Merkel will kein Wachstum auf Pump und erwartet von klammen Ländern harte Reformen. Valls räumt selbstkritisch ein: „Wir haben uns abhängen lassen, was die Wettbewerbsfähigkeit betrifft.“ Mit Blick auf Merkel, die lange mehr Wert auf Stabilität in Europa als auf Wachstum gelegt hat, sagte er: „Deutschland ist schuld? Das ist falsch.“ Aber: „Die Franzosen werden Deutschland mögen, wenn es sich für das Wachstum in Europa einsetzt.“
Später landete Valls direkt bei Airbus in Finkenwerder. Dort starten unter anderem die fertigen Super-Jumbos A380 zu ihren Airlines in die Welt. In Hamburg besichtigte Valls zusammen mit Bürgermeister Scholz das Werk. Im Fokus stand ein A380 für die Fluggesellschaft Emirates.
Dabei stehen außerdem zwei Megaprojekte bei Airbus im Fokus, wie am Montag bekannt wurde. Zum einen wird der schon vorab gefeierte Spar-Jet A320Neo als Mittelstreckenflieger in dieser Woche zu seinem ersten Testflug starten. Geplant sei der Flug für Donnerstagvormittag, wenn das Wetter dies zulasse, sagte ein Konzernsprecher in Paris. Der A320Neo ist der neu motorisierte Nachfolger des A320Ceo – das Neo steht für „new engine option“, also für neue Triebwerke. Weil auch die Aerodynamik verbessert wurde, soll der A320Neo 15 Prozent weniger Treibstoff verbrauchen als sein Vorgänger. Vom Airbus A320Neo wurden bereits mehr als 3250 Exemplare bestellt. Er soll Ende 2015 in Dienst gestellt werden.
Zum anderen gibt es ein neues Concorde-Projekt. Die Airbus Group beteiligt sich an der Entwicklung eines Überschall-Flugzeugs für Geschäftsreisende. Dafür will der Konzern mit der US-amerikanischen Aerion Corporation zusammenarbeiten. Bis 2021 soll nach Angaben vom Montag die Aerion AS2 zertifiziert werden.

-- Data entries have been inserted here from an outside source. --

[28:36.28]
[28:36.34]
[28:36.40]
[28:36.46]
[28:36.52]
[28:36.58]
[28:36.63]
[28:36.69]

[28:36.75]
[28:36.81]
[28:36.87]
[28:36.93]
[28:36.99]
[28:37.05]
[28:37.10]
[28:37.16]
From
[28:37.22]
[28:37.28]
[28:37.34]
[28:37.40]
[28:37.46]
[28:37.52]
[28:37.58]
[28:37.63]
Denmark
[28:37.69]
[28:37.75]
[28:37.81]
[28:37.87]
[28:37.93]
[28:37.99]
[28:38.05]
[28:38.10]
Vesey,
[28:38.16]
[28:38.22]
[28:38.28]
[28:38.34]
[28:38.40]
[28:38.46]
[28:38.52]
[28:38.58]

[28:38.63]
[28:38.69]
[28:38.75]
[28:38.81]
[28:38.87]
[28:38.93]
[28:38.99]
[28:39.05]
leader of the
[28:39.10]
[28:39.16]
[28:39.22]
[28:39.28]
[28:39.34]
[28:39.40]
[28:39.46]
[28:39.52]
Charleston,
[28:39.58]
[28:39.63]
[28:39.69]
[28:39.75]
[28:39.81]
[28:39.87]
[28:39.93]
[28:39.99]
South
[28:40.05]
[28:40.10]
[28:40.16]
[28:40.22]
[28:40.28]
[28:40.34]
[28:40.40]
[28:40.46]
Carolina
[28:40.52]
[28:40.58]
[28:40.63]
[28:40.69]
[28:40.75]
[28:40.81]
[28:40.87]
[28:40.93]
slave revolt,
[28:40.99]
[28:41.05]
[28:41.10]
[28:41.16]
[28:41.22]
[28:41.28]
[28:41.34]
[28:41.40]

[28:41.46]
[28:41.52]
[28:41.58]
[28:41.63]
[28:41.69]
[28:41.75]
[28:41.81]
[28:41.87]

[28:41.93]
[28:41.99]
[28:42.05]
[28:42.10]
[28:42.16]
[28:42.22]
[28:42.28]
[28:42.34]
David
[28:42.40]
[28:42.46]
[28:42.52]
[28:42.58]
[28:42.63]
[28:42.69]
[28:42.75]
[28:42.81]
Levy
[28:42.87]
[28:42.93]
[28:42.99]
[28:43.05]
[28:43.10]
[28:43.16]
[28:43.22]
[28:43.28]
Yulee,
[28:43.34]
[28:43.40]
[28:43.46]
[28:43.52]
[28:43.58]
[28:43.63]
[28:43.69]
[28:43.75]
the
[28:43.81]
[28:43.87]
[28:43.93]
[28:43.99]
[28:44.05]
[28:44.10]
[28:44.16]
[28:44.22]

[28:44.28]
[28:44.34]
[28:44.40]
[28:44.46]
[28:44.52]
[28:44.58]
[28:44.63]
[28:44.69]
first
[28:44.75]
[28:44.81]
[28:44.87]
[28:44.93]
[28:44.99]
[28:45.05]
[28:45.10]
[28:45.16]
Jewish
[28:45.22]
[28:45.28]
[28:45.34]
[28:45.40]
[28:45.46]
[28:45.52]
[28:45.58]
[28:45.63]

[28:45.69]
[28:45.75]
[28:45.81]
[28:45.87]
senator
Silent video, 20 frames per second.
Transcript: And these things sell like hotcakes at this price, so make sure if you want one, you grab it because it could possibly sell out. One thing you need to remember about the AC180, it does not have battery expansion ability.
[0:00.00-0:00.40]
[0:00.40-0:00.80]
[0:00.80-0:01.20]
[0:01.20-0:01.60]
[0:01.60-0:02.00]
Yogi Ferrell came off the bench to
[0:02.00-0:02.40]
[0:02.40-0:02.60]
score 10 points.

Aerion sieht laut Vorstandschef Robert Bass in der Kooperation einen „gewaltigen Schritt nach vorn“. Die Airbus Group will über ihre Rüstung- und Raumfahrtsparte Defense and Space zum Beispiel technische Führungskräfte zu Aerion nach Reno im US-Bundesstaat Nevada entsenden. Im Gegenzug soll Aerion der Airbus Group eigene Technologien für die Entwicklung für Hochleistungsflugzeuge zur Verfügung stellen.
In den USA arbeitet Spike Aerospace ebenfalls an einem Überschall-Passagierjet, der Supersonic Spike S-512. Das Flugzeug für 18 Passagiere könnte 2018 erstmals abheben. Die Flugzeit zwischen der US-Ostküste und Europa könnte sich damit auf drei bis vier Stunden verkürzen, statt bisher sechs bis sieben Stunden.
Der französische Airbus-Vorläufer Aérospatiale hatte auch die Concorde mitentwickelt. Die teure, laute und verlustreiche Überschallmaschine flog bis 2003 im Linienverkehr. Beim Absturz einer Concorde im Juli 2000 kamen 113 Menschen ums Leben.